* **The task**
Word for word, reproduce each line of the data below, omitting every image.

* **Data for review**
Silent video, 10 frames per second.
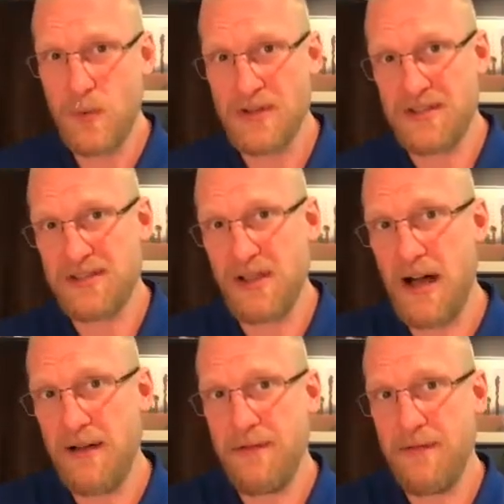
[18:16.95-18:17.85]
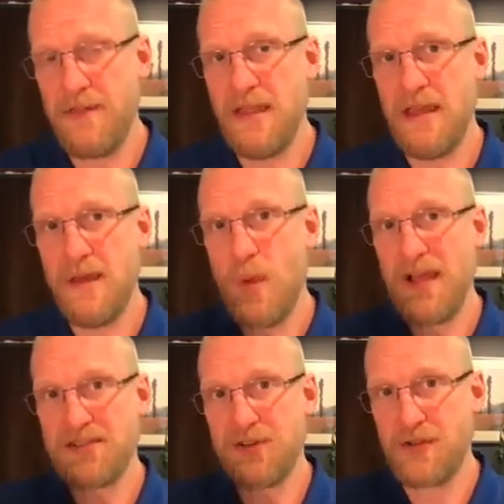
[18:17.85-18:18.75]
which is off of the
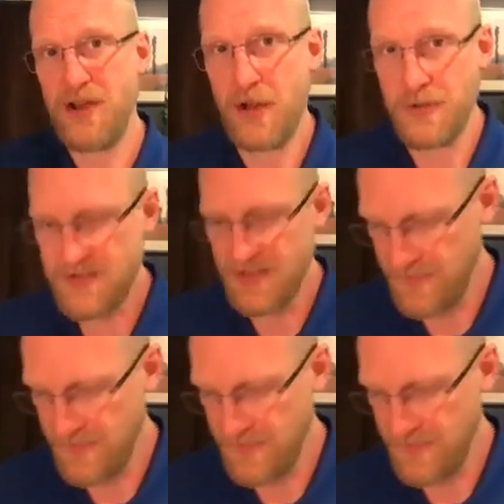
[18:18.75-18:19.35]
western coast of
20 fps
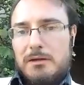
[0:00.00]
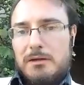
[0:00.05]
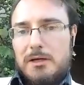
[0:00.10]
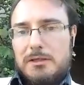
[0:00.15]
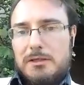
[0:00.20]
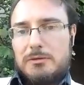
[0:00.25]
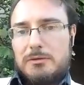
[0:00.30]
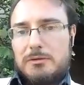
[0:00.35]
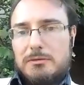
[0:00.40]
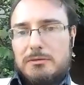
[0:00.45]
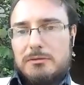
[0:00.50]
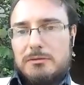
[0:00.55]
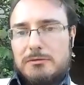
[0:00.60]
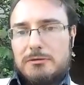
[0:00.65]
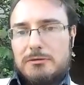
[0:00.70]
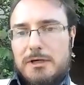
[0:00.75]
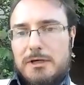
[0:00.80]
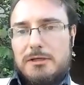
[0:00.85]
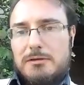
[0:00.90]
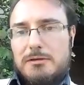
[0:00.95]
I know the
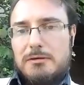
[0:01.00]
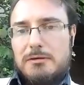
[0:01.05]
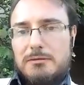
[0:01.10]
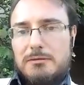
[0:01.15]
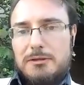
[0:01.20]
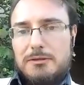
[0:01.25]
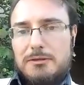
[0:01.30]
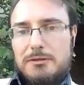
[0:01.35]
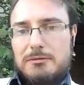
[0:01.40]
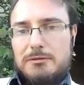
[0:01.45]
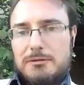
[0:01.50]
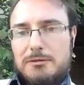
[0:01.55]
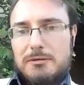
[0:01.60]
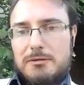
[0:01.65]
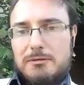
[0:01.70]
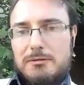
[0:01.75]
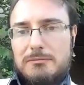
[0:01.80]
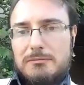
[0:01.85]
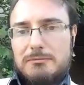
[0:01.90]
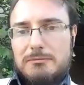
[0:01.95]
trade unions
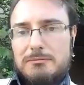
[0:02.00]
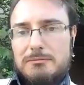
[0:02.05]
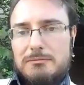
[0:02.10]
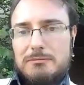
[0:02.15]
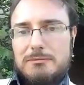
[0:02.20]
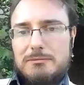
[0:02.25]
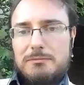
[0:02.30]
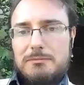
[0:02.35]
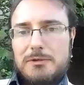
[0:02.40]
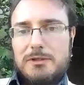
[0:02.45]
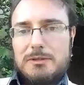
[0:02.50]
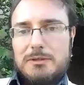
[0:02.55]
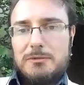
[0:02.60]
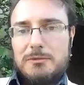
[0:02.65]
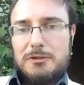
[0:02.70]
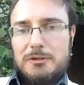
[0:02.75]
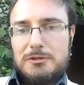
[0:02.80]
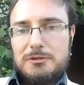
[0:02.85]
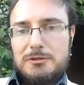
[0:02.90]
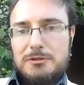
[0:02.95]
are pretty
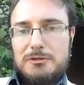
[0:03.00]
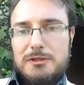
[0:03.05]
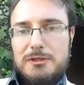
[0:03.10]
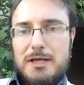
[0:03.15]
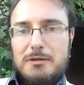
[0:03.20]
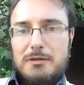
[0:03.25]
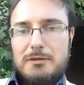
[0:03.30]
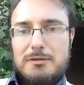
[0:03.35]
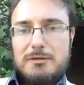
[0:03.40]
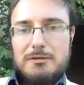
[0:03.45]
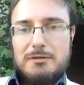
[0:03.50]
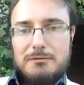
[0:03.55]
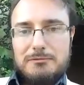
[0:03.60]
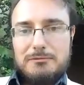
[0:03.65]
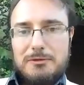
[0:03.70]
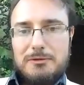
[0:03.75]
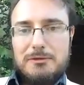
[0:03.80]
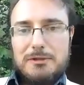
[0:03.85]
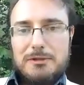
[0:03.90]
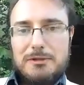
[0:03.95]
much a skeleton of
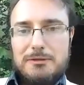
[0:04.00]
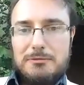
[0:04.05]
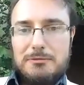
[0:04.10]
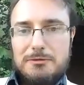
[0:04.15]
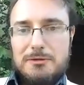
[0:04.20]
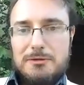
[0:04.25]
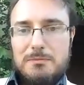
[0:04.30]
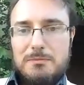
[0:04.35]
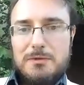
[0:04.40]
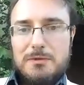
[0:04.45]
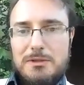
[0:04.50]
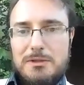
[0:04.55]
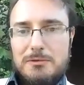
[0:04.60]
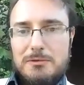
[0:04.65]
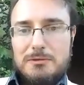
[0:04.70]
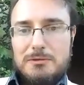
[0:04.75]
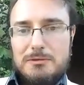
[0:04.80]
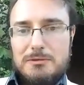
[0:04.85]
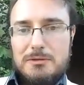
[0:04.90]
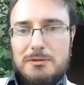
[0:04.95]
what they used to be,
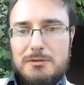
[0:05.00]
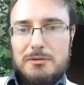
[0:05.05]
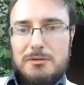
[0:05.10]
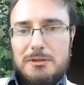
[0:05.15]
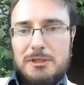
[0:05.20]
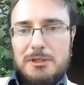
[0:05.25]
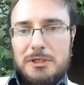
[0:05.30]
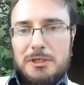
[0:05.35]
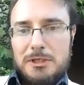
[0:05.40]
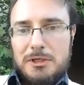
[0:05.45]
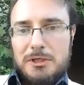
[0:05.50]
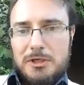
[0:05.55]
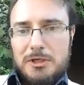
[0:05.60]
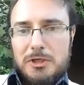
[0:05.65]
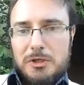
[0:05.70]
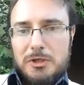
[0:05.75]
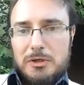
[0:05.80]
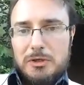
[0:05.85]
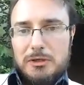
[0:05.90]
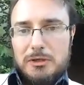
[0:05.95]
but uh,
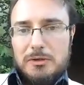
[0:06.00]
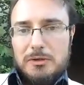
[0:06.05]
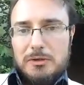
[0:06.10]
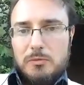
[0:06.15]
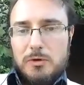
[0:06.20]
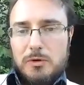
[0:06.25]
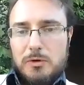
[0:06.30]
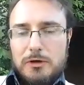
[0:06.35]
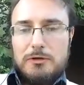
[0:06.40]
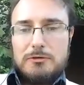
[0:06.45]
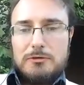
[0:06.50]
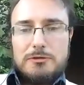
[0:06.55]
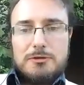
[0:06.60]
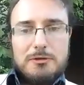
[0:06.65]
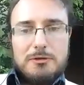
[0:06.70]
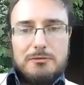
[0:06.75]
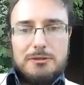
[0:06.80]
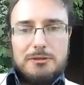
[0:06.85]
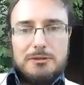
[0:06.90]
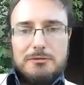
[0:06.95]
uh, workers'
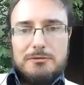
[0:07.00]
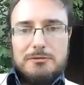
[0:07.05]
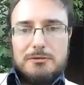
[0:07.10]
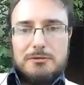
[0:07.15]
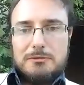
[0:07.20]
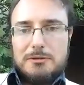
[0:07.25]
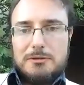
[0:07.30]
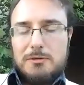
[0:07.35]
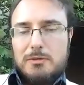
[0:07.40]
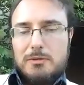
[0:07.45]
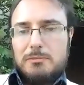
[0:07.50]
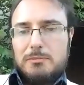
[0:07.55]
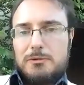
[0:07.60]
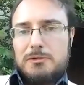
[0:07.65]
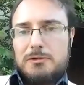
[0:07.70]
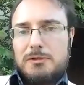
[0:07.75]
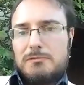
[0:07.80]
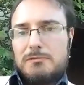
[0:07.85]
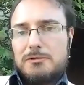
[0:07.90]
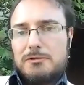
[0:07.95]
unions and
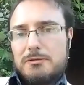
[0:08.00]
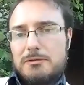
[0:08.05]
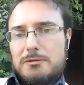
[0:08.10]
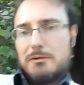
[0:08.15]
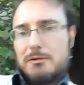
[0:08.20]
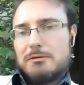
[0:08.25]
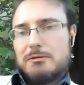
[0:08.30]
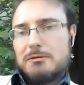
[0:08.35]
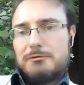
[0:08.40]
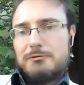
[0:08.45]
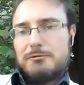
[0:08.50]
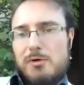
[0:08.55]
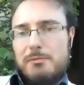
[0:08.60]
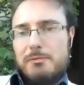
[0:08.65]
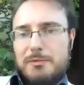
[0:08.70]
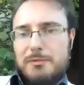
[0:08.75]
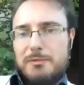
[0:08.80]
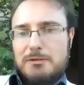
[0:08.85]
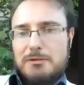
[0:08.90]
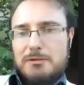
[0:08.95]
cooperatives that could
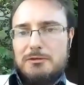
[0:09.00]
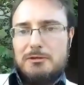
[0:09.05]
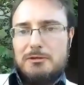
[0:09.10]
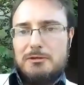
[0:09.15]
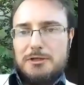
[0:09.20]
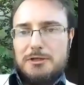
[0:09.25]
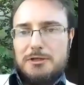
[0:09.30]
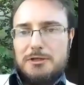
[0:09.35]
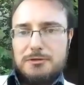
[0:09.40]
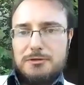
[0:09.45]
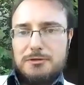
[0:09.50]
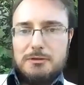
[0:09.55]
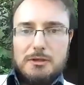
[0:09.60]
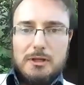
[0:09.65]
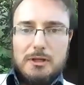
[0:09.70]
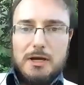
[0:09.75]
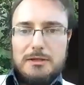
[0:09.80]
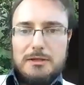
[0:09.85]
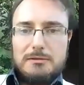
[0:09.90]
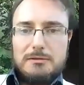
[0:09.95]
form international
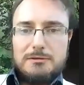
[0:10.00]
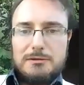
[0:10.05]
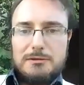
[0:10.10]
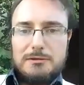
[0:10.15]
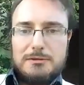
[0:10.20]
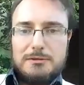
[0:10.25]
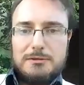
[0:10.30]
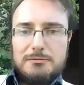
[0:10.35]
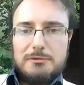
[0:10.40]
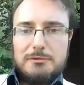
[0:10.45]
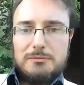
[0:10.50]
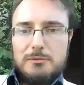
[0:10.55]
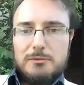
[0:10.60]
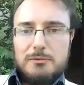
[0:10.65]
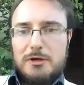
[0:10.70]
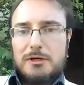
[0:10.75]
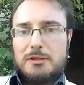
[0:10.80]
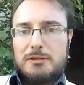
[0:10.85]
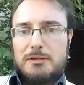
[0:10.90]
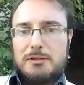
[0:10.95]
alliances with
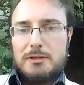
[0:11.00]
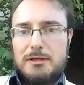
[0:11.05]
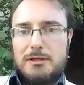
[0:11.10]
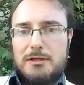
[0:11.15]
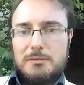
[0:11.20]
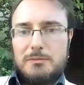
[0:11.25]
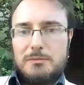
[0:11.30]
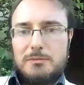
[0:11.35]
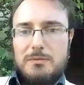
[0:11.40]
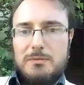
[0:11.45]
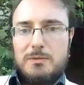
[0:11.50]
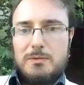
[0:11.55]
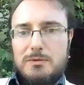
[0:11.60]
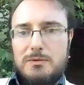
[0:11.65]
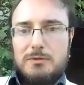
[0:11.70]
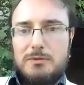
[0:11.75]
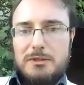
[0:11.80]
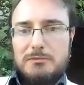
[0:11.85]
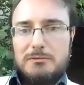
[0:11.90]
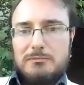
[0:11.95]
working class
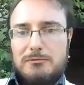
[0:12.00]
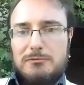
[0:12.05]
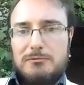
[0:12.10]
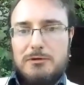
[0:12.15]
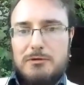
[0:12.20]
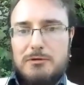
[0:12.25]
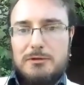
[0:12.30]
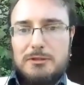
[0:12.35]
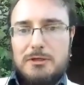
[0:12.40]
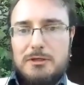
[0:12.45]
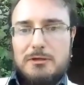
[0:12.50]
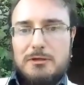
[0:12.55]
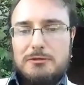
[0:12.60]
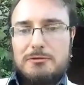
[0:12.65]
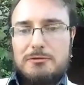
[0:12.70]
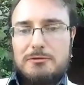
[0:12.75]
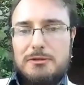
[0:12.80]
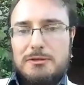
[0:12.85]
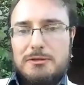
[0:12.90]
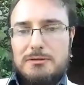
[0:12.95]
people in foreign
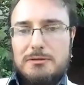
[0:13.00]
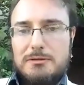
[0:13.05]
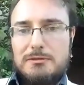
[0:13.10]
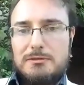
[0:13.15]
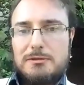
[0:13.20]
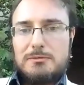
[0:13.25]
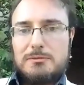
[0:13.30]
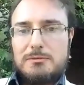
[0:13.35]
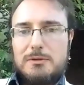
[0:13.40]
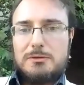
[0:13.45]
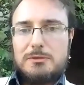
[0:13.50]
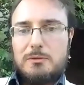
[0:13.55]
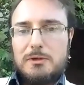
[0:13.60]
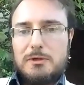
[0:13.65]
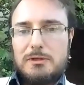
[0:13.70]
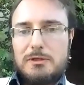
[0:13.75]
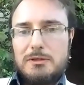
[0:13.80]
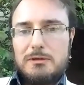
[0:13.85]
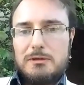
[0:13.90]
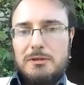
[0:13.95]
countries. This is one
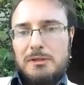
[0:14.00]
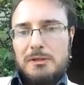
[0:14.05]
way.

* **Task solution**
Silent video, 10 frames per second.
[18:16.95-18:17.85]
[18:17.85-18:18.75]
which is off of the
[18:18.75-18:19.35]
western coast of
20 fps
[0:00.00]
[0:00.05]
[0:00.10]
[0:00.15]
[0:00.20]
[0:00.25]
[0:00.30]
[0:00.35]
[0:00.40]
[0:00.45]
[0:00.50]
[0:00.55]
[0:00.60]
[0:00.65]
[0:00.70]
[0:00.75]
[0:00.80]
[0:00.85]
[0:00.90]
[0:00.95]
I know the
[0:01.00]
[0:01.05]
[0:01.10]
[0:01.15]
[0:01.20]
[0:01.25]
[0:01.30]
[0:01.35]
[0:01.40]
[0:01.45]
[0:01.50]
[0:01.55]
[0:01.60]
[0:01.65]
[0:01.70]
[0:01.75]
[0:01.80]
[0:01.85]
[0:01.90]
[0:01.95]
trade unions
[0:02.00]
[0:02.05]
[0:02.10]
[0:02.15]
[0:02.20]
[0:02.25]
[0:02.30]
[0:02.35]
[0:02.40]
[0:02.45]
[0:02.50]
[0:02.55]
[0:02.60]
[0:02.65]
[0:02.70]
[0:02.75]
[0:02.80]
[0:02.85]
[0:02.90]
[0:02.95]
are pretty
[0:03.00]
[0:03.05]
[0:03.10]
[0:03.15]
[0:03.20]
[0:03.25]
[0:03.30]
[0:03.35]
[0:03.40]
[0:03.45]
[0:03.50]
[0:03.55]
[0:03.60]
[0:03.65]
[0:03.70]
[0:03.75]
[0:03.80]
[0:03.85]
[0:03.90]
[0:03.95]
much a skeleton of
[0:04.00]
[0:04.05]
[0:04.10]
[0:04.15]
[0:04.20]
[0:04.25]
[0:04.30]
[0:04.35]
[0:04.40]
[0:04.45]
[0:04.50]
[0:04.55]
[0:04.60]
[0:04.65]
[0:04.70]
[0:04.75]
[0:04.80]
[0:04.85]
[0:04.90]
[0:04.95]
what they used to be,
[0:05.00]
[0:05.05]
[0:05.10]
[0:05.15]
[0:05.20]
[0:05.25]
[0:05.30]
[0:05.35]
[0:05.40]
[0:05.45]
[0:05.50]
[0:05.55]
[0:05.60]
[0:05.65]
[0:05.70]
[0:05.75]
[0:05.80]
[0:05.85]
[0:05.90]
[0:05.95]
but uh,
[0:06.00]
[0:06.05]
[0:06.10]
[0:06.15]
[0:06.20]
[0:06.25]
[0:06.30]
[0:06.35]
[0:06.40]
[0:06.45]
[0:06.50]
[0:06.55]
[0:06.60]
[0:06.65]
[0:06.70]
[0:06.75]
[0:06.80]
[0:06.85]
[0:06.90]
[0:06.95]
uh, workers'
[0:07.00]
[0:07.05]
[0:07.10]
[0:07.15]
[0:07.20]
[0:07.25]
[0:07.30]
[0:07.35]
[0:07.40]
[0:07.45]
[0:07.50]
[0:07.55]
[0:07.60]
[0:07.65]
[0:07.70]
[0:07.75]
[0:07.80]
[0:07.85]
[0:07.90]
[0:07.95]
unions and
[0:08.00]
[0:08.05]
[0:08.10]
[0:08.15]
[0:08.20]
[0:08.25]
[0:08.30]
[0:08.35]
[0:08.40]
[0:08.45]
[0:08.50]
[0:08.55]
[0:08.60]
[0:08.65]
[0:08.70]
[0:08.75]
[0:08.80]
[0:08.85]
[0:08.90]
[0:08.95]
cooperatives that could
[0:09.00]
[0:09.05]
[0:09.10]
[0:09.15]
[0:09.20]
[0:09.25]
[0:09.30]
[0:09.35]
[0:09.40]
[0:09.45]
[0:09.50]
[0:09.55]
[0:09.60]
[0:09.65]
[0:09.70]
[0:09.75]
[0:09.80]
[0:09.85]
[0:09.90]
[0:09.95]
form international
[0:10.00]
[0:10.05]
[0:10.10]
[0:10.15]
[0:10.20]
[0:10.25]
[0:10.30]
[0:10.35]
[0:10.40]
[0:10.45]
[0:10.50]
[0:10.55]
[0:10.60]
[0:10.65]
[0:10.70]
[0:10.75]
[0:10.80]
[0:10.85]
[0:10.90]
[0:10.95]
alliances with
[0:11.00]
[0:11.05]
[0:11.10]
[0:11.15]
[0:11.20]
[0:11.25]
[0:11.30]
[0:11.35]
[0:11.40]
[0:11.45]
[0:11.50]
[0:11.55]
[0:11.60]
[0:11.65]
[0:11.70]
[0:11.75]
[0:11.80]
[0:11.85]
[0:11.90]
[0:11.95]
working class
[0:12.00]
[0:12.05]
[0:12.10]
[0:12.15]
[0:12.20]
[0:12.25]
[0:12.30]
[0:12.35]
[0:12.40]
[0:12.45]
[0:12.50]
[0:12.55]
[0:12.60]
[0:12.65]
[0:12.70]
[0:12.75]
[0:12.80]
[0:12.85]
[0:12.90]
[0:12.95]
people in foreign
[0:13.00]
[0:13.05]
[0:13.10]
[0:13.15]
[0:13.20]
[0:13.25]
[0:13.30]
[0:13.35]
[0:13.40]
[0:13.45]
[0:13.50]
[0:13.55]
[0:13.60]
[0:13.65]
[0:13.70]
[0:13.75]
[0:13.80]
[0:13.85]
[0:13.90]
[0:13.95]
countries. This is one
[0:14.00]
[0:14.05]
way.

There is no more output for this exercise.